Segment Start: DATASET RECORDS

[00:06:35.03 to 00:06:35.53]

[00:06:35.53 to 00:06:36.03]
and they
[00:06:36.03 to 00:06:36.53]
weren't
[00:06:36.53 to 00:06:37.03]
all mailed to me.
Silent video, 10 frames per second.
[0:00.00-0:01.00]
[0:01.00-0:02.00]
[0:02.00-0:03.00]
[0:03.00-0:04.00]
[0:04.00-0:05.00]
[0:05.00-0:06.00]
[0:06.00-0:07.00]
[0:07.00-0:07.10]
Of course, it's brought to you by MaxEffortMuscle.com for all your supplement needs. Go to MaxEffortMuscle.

Segment End: DATASET RECORDS
Segment Start: DATASET RECORDS

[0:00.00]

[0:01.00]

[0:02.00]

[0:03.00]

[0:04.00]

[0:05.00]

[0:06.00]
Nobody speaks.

Segment End: DATASET RECORDS

**HOW TO COMPLETE THIS TASK**. Please output the lines of the listing above that fall in the stretch from the one with "[00:06:36.53 to 00:06:37.03]" through the one with "[0:06.00-0:07.00]", exactly and only those.

**ANSWER TO THIS EXERCISE**.
[00:06:36.53 to 00:06:37.03]
all mailed to me.
Silent video, 10 frames per second.
[0:00.00-0:01.00]
[0:01.00-0:02.00]
[0:02.00-0:03.00]
[0:03.00-0:04.00]
[0:04.00-0:05.00]
[0:05.00-0:06.00]
[0:06.00-0:07.00]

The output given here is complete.